[Records from a data source]
=== Section Start ===

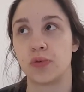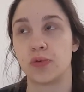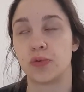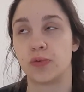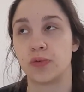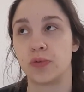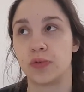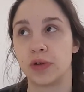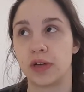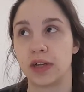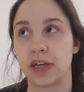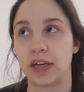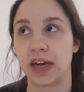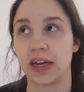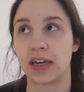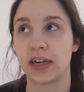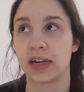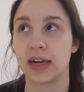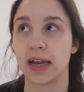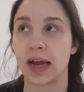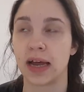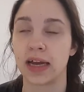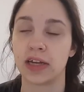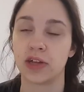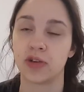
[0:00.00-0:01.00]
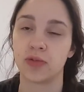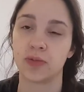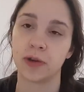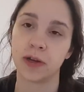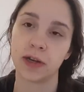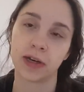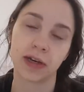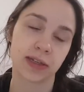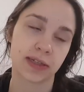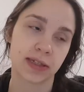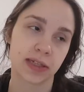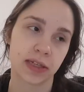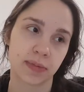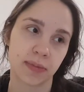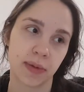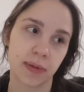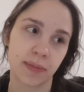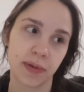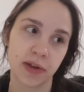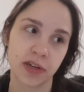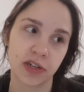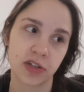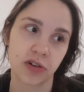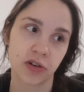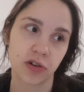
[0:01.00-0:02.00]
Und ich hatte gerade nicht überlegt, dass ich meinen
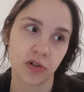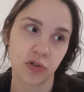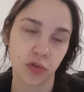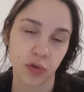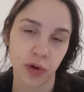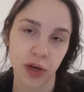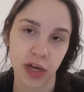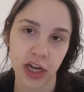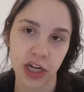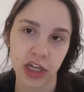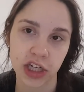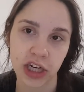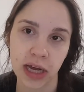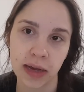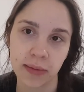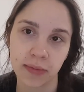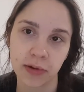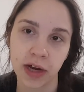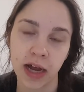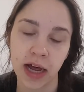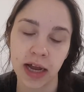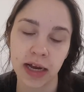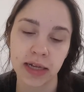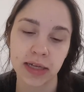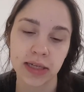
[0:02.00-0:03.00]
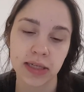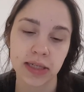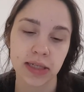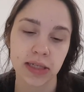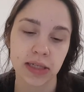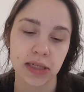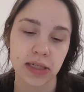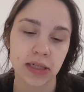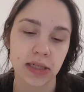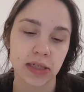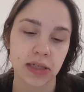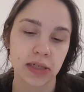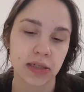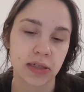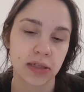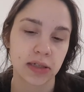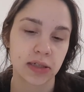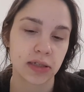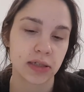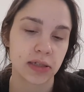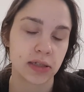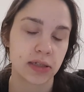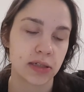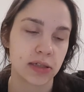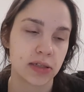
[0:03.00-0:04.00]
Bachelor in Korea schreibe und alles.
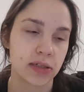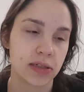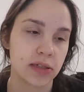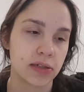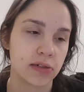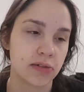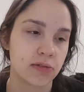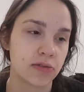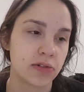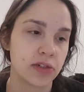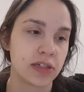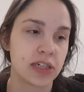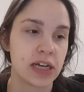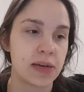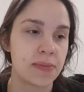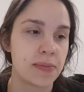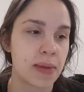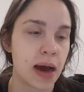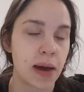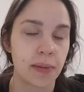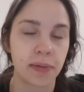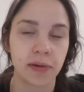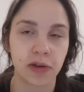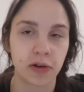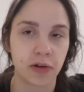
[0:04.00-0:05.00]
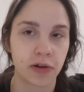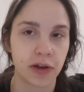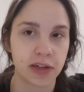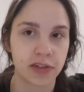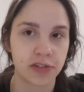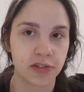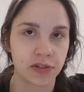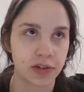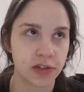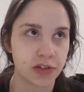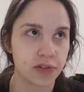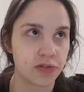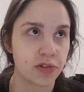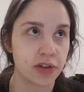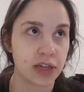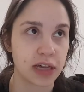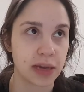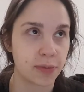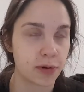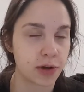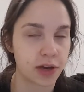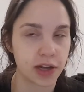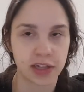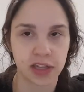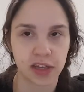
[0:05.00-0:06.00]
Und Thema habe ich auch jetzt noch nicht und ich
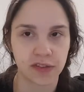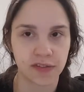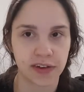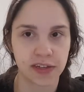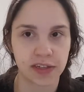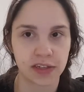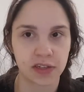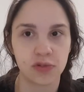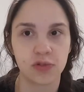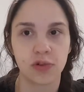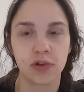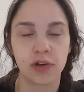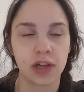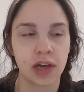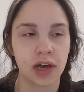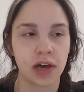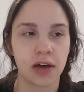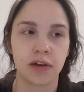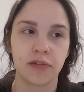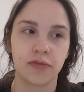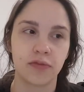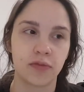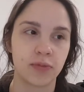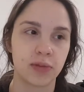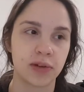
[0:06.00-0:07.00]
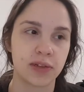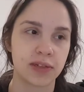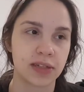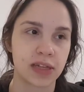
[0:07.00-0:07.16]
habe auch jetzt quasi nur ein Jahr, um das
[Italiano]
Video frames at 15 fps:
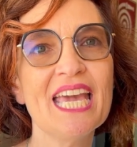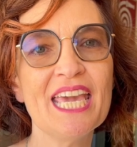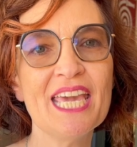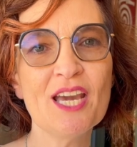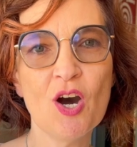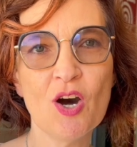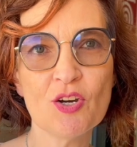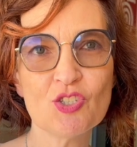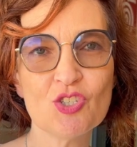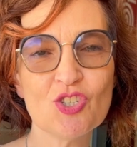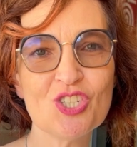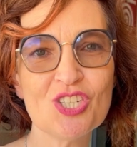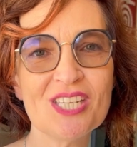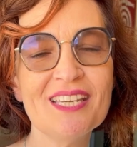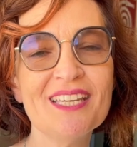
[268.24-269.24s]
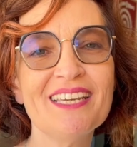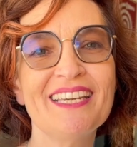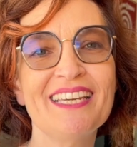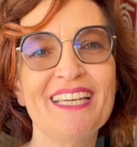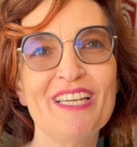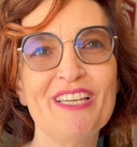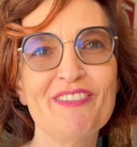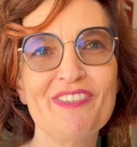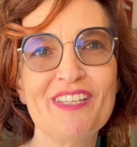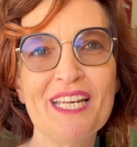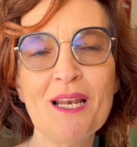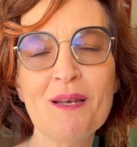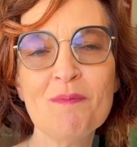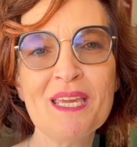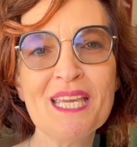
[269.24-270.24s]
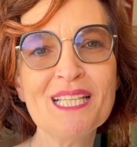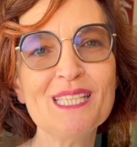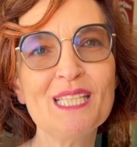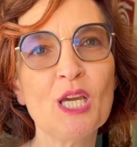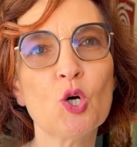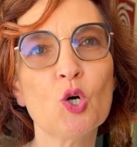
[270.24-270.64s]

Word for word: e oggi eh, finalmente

=== Section End ===
=== Section Start ===

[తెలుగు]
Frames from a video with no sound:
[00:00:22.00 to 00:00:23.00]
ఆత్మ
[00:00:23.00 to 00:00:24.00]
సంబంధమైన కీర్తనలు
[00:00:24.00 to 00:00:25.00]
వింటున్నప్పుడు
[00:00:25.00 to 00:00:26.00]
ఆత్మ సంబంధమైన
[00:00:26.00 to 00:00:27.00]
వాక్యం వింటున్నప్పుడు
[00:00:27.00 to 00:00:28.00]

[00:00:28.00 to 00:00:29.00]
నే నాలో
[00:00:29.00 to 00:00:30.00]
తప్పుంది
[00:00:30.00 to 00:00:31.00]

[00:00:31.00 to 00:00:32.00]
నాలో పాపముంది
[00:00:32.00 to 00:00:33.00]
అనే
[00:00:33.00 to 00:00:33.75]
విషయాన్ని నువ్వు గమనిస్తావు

=== Section End ===

DESCRIPTION OF THE TASK> Print nothing but the lines above starting with the line that contains "[0:00.00-0:01.00]" and going on through the line that contains "[0:06.00-0:07.00]". Leave out the pictures.

TASK OUTPUT>
[0:00.00-0:01.00]
[0:01.00-0:02.00]
Und ich hatte gerade nicht überlegt, dass ich meinen
[0:02.00-0:03.00]
[0:03.00-0:04.00]
Bachelor in Korea schreibe und alles.
[0:04.00-0:05.00]
[0:05.00-0:06.00]
Und Thema habe ich auch jetzt noch nicht und ich
[0:06.00-0:07.00]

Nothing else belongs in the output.